Translating ‘theory’ into real and genuine practices is the most significant challenge for both the corporate curriculum, learning program designer and the adult learner.
Imagine how easy life could be if we If we could effectively ‘do’ everything we encounter online, without having to ever make a mistake and encounter an uncomfortable ‘learning experience’?
So how can we blend the best, most time effective, and valuable learning solutions?
David Kolb, the acknowledged master of Experiential Learning, in his latest work suggests that we create a ‘deliberate experiential learning’ 4 step process:

1.      Understand the Learners Identity
2.      Build Collaborative Learning Relationships
3.      Create Mindful Presence
4.      Install Deliberate Practice
To do this effectively, and to meet the needs of our ‘time poor’ learner, we can customise and blend a cocktail of face to face, experiential and internet delivery mechanisms.
  1. Understanding the Learners Identity
The diehard ‘Needs Analysis’ process can now be done via a blend of face to face or focus group interviews and focussed and customised and gamified online surveys. The observant and skilled curriculum designer can then pace out the existing range of ‘fixed’ or ‘growth’ mindsets that will either support or inhibit the learning process and solve the business issue or problem.
  1. Building Collaborative Learning Relationships
The overall approach includes a mix of partnering, mentoring or coaching, can be web based via teleconferences, learning pods, gamifications, online communities and web based journaling processes.

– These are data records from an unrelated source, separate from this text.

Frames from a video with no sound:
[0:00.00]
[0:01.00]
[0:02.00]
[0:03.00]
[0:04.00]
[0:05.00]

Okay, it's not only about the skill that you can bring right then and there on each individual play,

  1. Creating Mindful Presence
The ‘must have’ experiential process to support and ‘bring to life’ the chosen theoretical framework! Whilst pre-reading and action learning assignments will enable further tailoring to the organisations specific business needs, they will not create the experience required for learning to occur. Learners benefit from experiencing ‘the power of now’, retreat and reflection, silence and deep attention. Residential retreats, with focussed emergence and customised, memorable and challenging activities are the prerequisites for successful and enduring ‘learning experiences’.

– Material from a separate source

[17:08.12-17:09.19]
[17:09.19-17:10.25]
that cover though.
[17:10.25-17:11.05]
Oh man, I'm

  1. Installing Deliberate Practice
The most often overlooked and most critical success factor in the adult learning process and also easily the most easily delivered via technology. Focussed attention, repetition, feedback, practice, goal setting, correction, self observation and reflection processes can all be established and tracked via online mechanisms. Gamifying the experiential activity into a series of targeted practice building webinar based business application sessions extends its usage, maximises the investment and establishes increased relevance.

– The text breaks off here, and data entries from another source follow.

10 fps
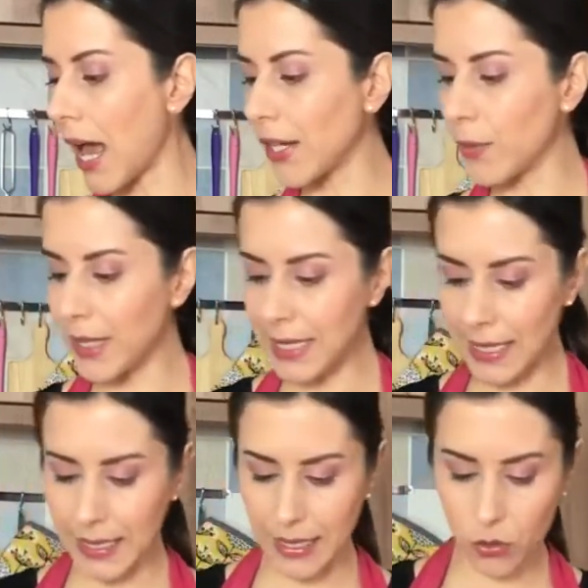You
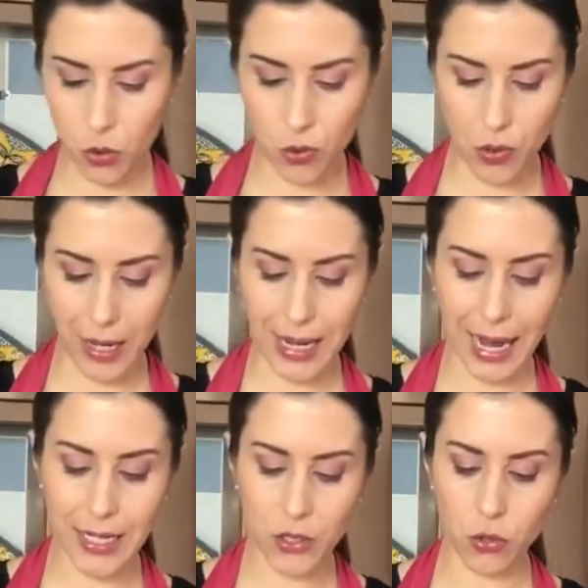basically need to
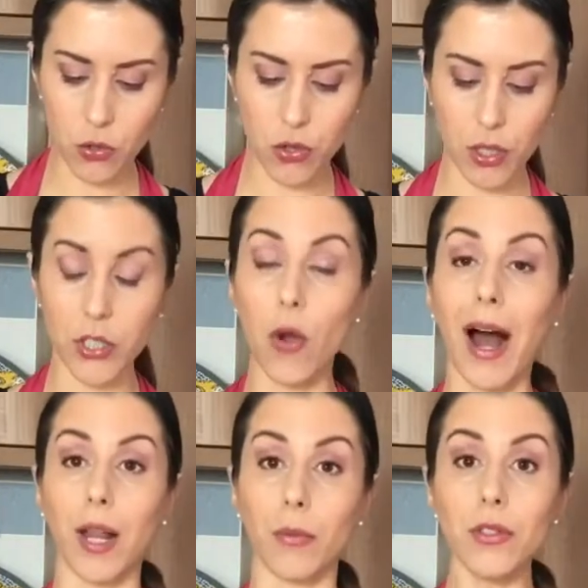lightly toast your
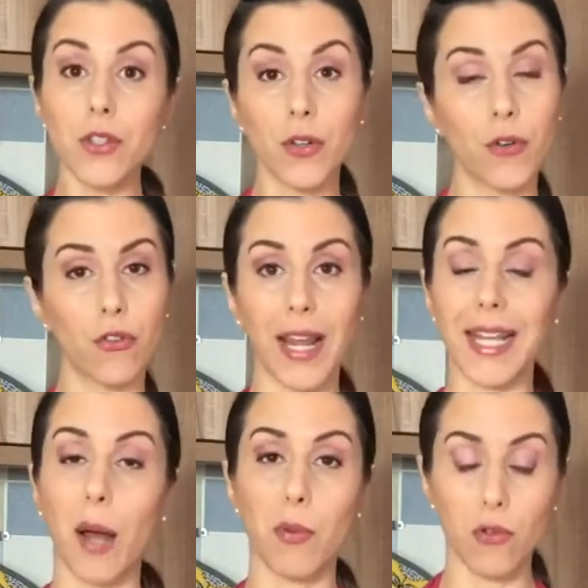almonds for like a
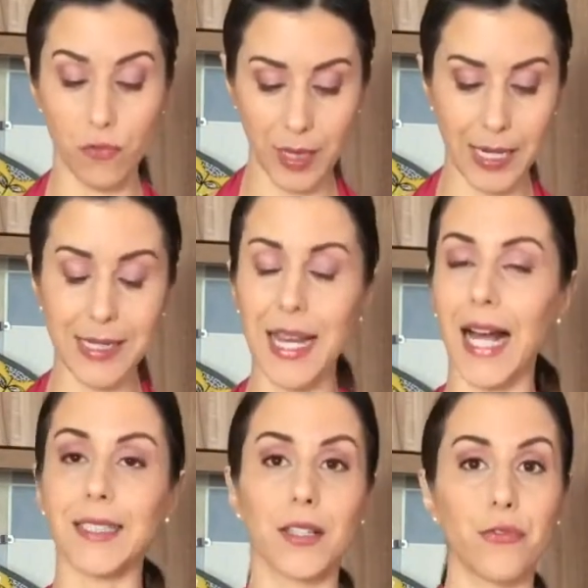couple of minutes,
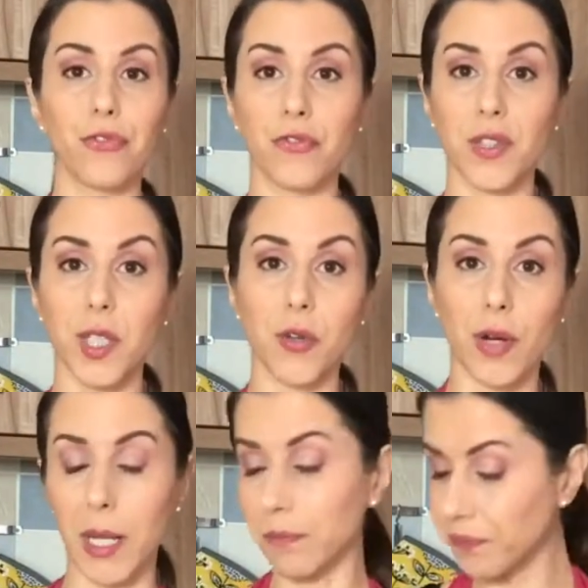150
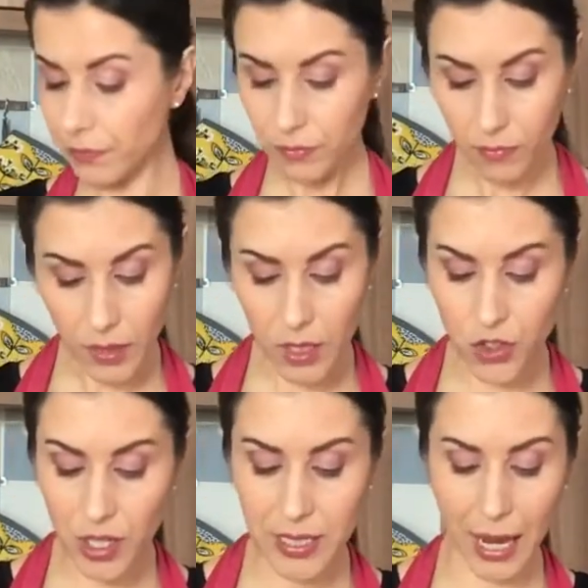degrees,
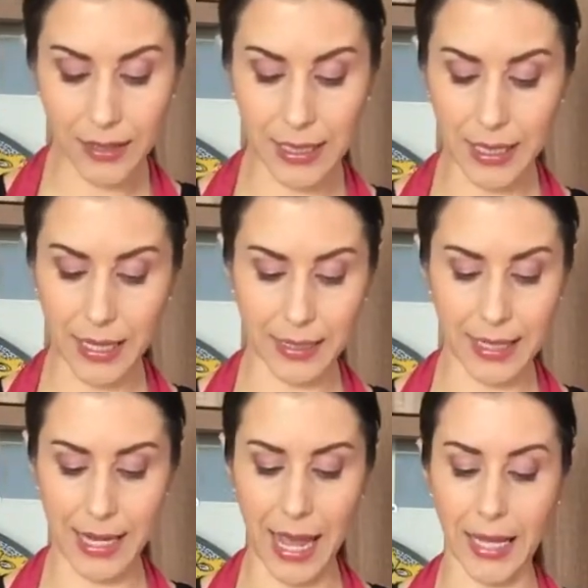just until
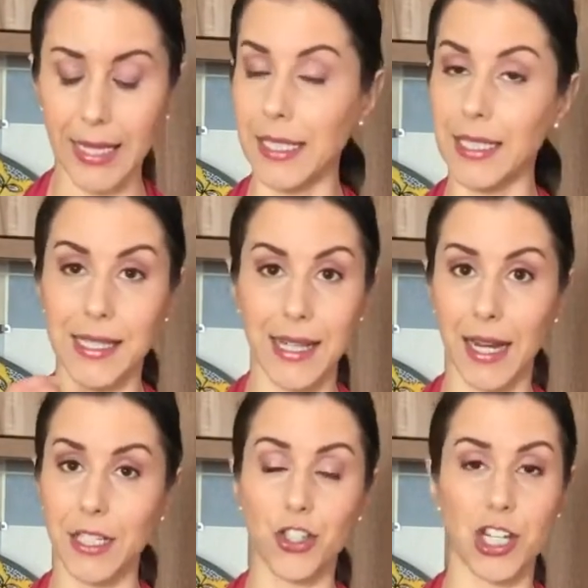they
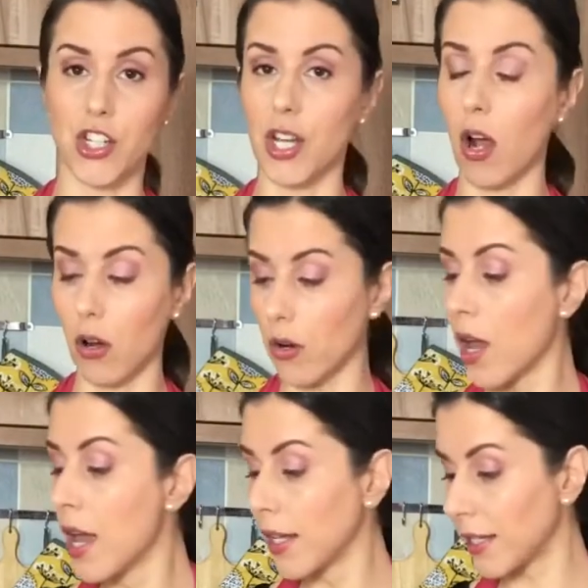slightly change the color.
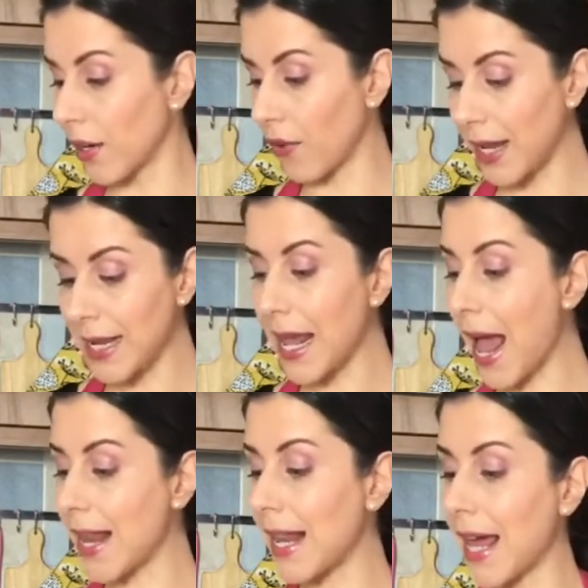They're ready,
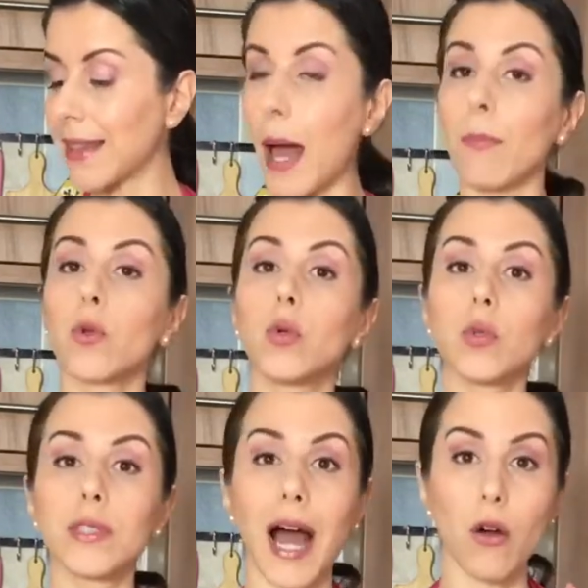and let them cool
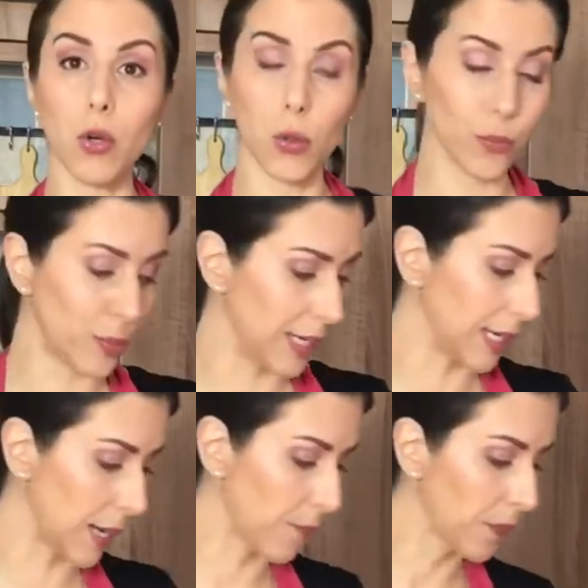down completely.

Online communities, teleconferences, web based journals, group learning pods further embed and integrate the learning process.
So when designing and developing your next Corporate Learning Program you might want to consider how you can best meet your clients needs and deliver real and enduring value by stepping back into the learning zone yourself!




“…there is only one primal stuff or material in the world, a stuff of which everything is composed… we call that stuff ‘pure experience.”